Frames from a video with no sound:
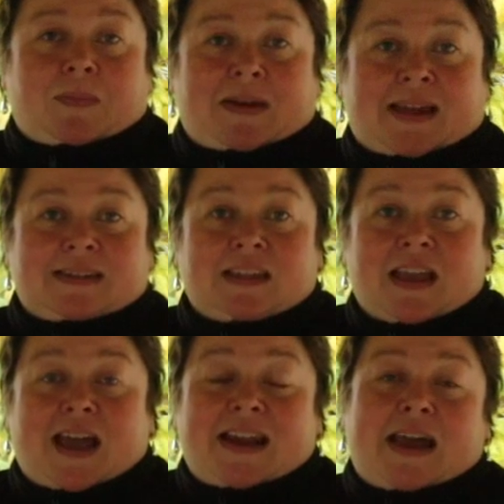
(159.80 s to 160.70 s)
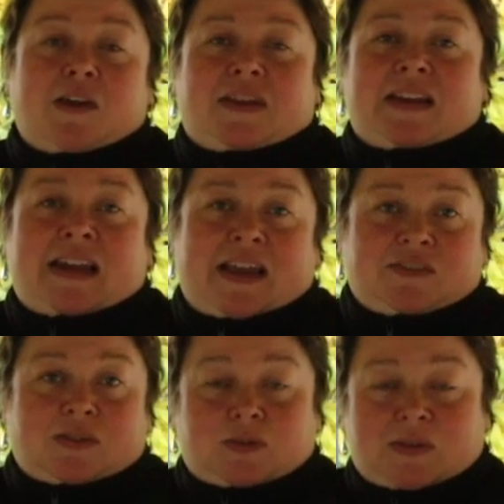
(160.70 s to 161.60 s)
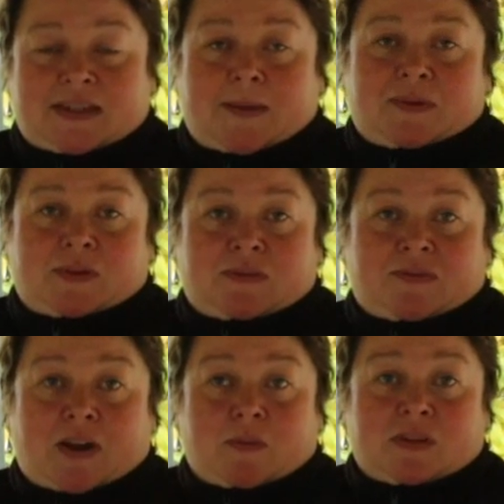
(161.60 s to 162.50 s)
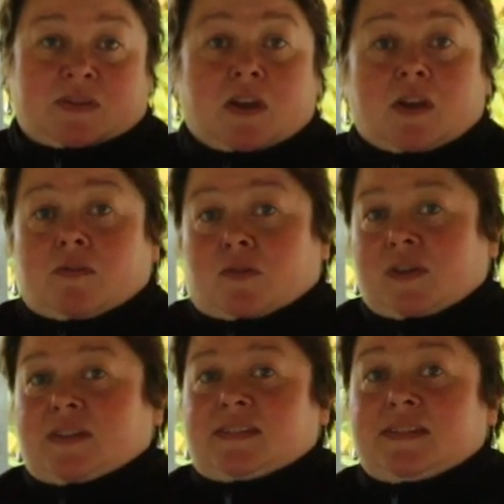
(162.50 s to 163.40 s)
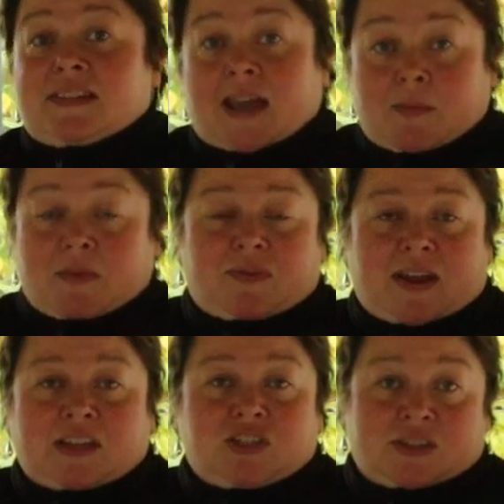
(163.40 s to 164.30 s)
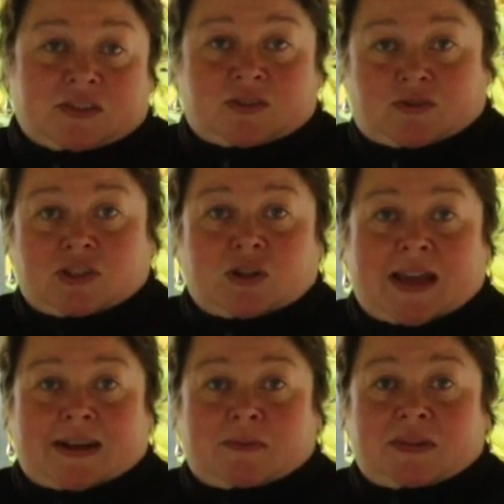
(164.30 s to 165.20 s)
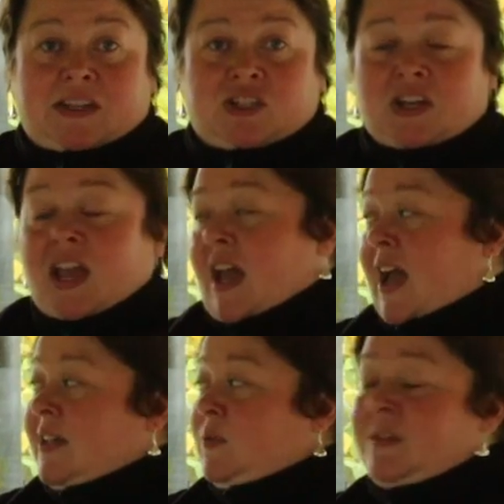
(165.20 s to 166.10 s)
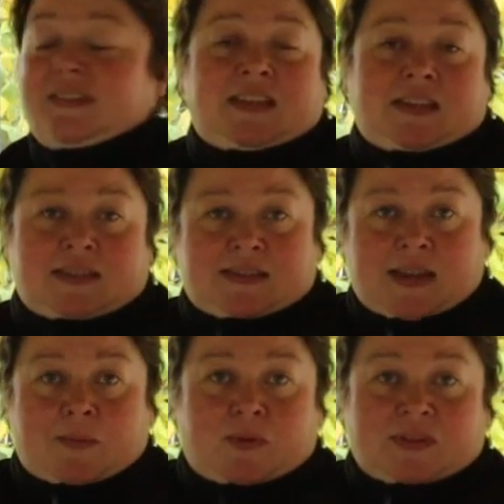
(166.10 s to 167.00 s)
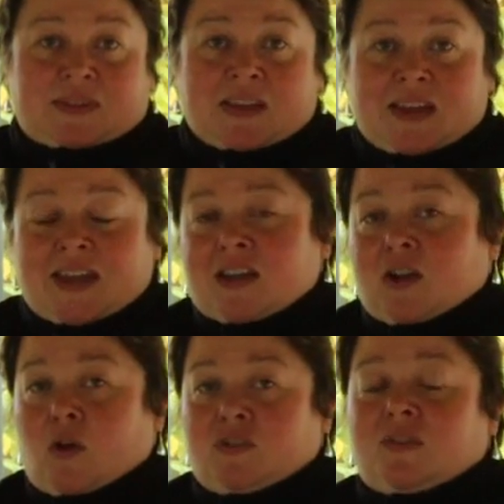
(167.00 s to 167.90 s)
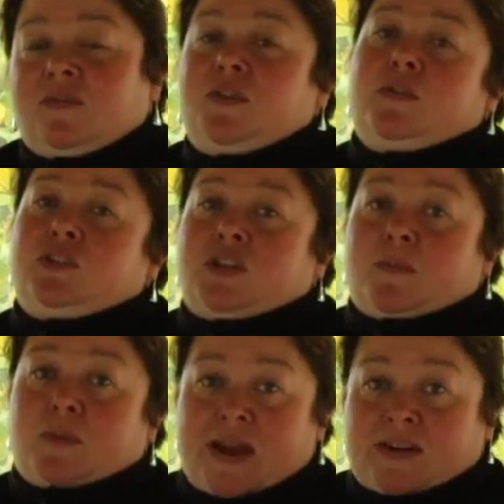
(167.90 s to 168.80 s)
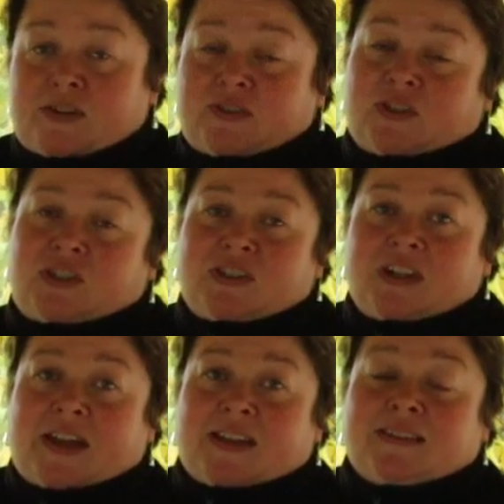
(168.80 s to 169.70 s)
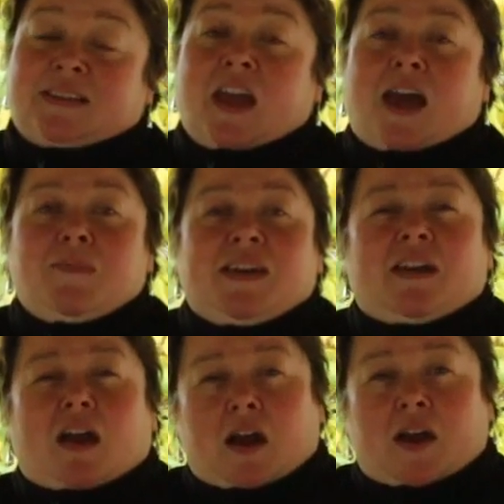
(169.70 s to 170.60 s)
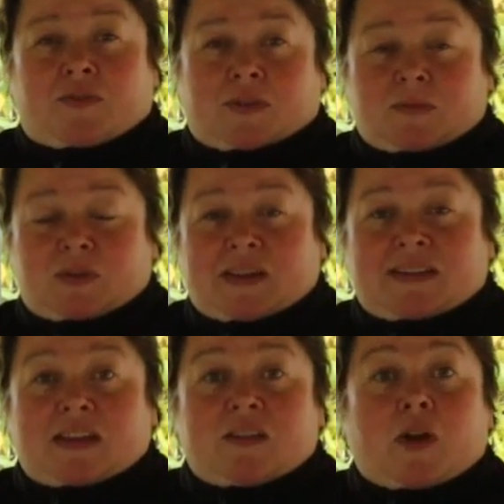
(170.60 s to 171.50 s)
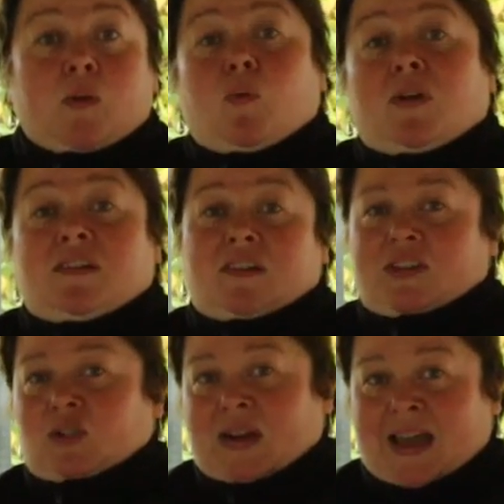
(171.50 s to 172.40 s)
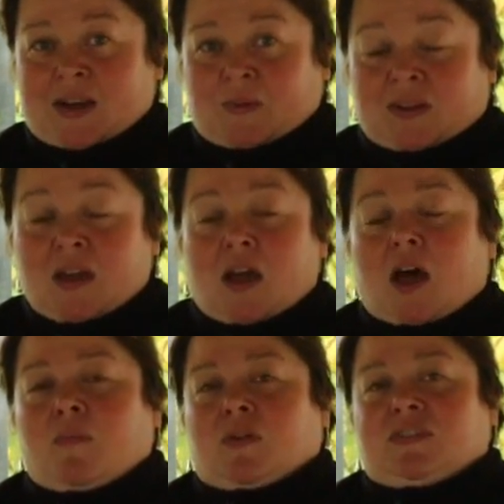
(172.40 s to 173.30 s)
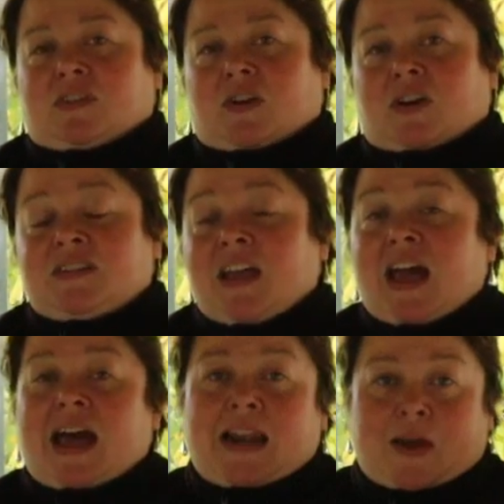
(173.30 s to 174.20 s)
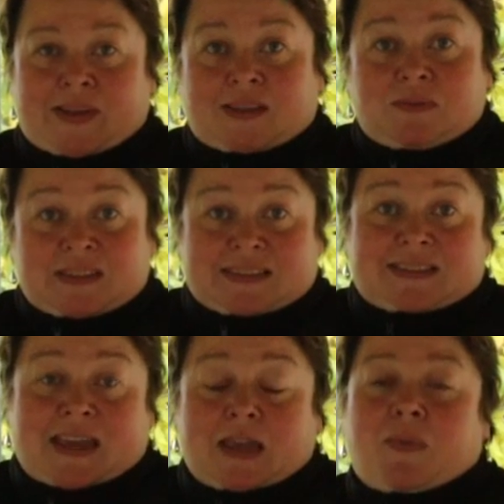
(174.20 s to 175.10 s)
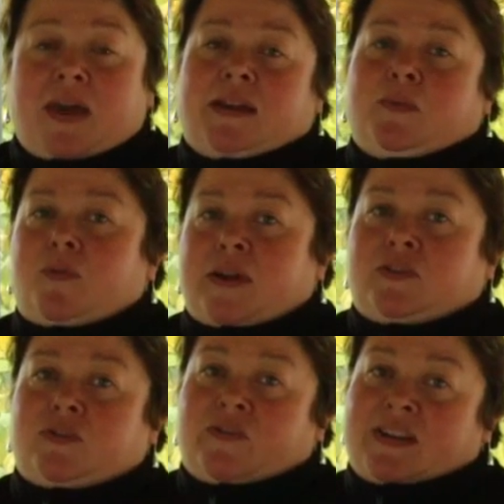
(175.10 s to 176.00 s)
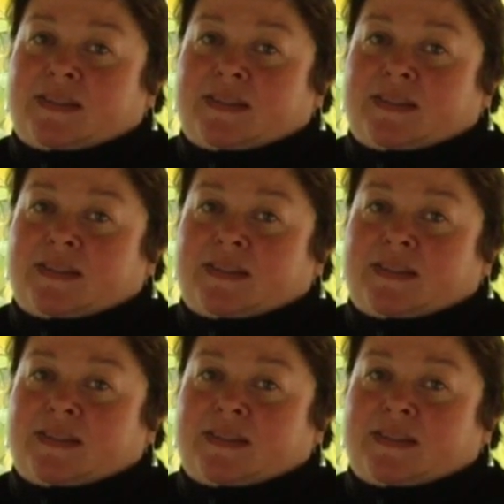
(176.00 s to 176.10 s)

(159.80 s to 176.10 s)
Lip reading: the plant and how that allows them to adapt to their environment. For instance, camouflage is a structural adaptation, as we see in zebras. It can cause confusion in predators such as lions and make it hard for them to identify one individual animal amongst the herd, allowing them to escape any predatory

○ ○ ○ ○

What you will do:
Leave out every picture and transcribe the remaining entries exactly.

Completed exercise:
Frames from a video with no sound:
(159.80 s to 160.70 s)
(160.70 s to 161.60 s)
(161.60 s to 162.50 s)
(162.50 s to 163.40 s)
(163.40 s to 164.30 s)
(164.30 s to 165.20 s)
(165.20 s to 166.10 s)
(166.10 s to 167.00 s)
(167.00 s to 167.90 s)
(167.90 s to 168.80 s)
(168.80 s to 169.70 s)
(169.70 s to 170.60 s)
(170.60 s to 171.50 s)
(171.50 s to 172.40 s)
(172.40 s to 173.30 s)
(173.30 s to 174.20 s)
(174.20 s to 175.10 s)
(175.10 s to 176.00 s)
(176.00 s to 176.10 s)

(159.80 s to 176.10 s)
Lip reading: the plant and how that allows them to adapt to their environment. For instance, camouflage is a structural adaptation, as we see in zebras. It can cause confusion in predators such as lions and make it hard for them to identify one individual animal amongst the herd, allowing them to escape any predatory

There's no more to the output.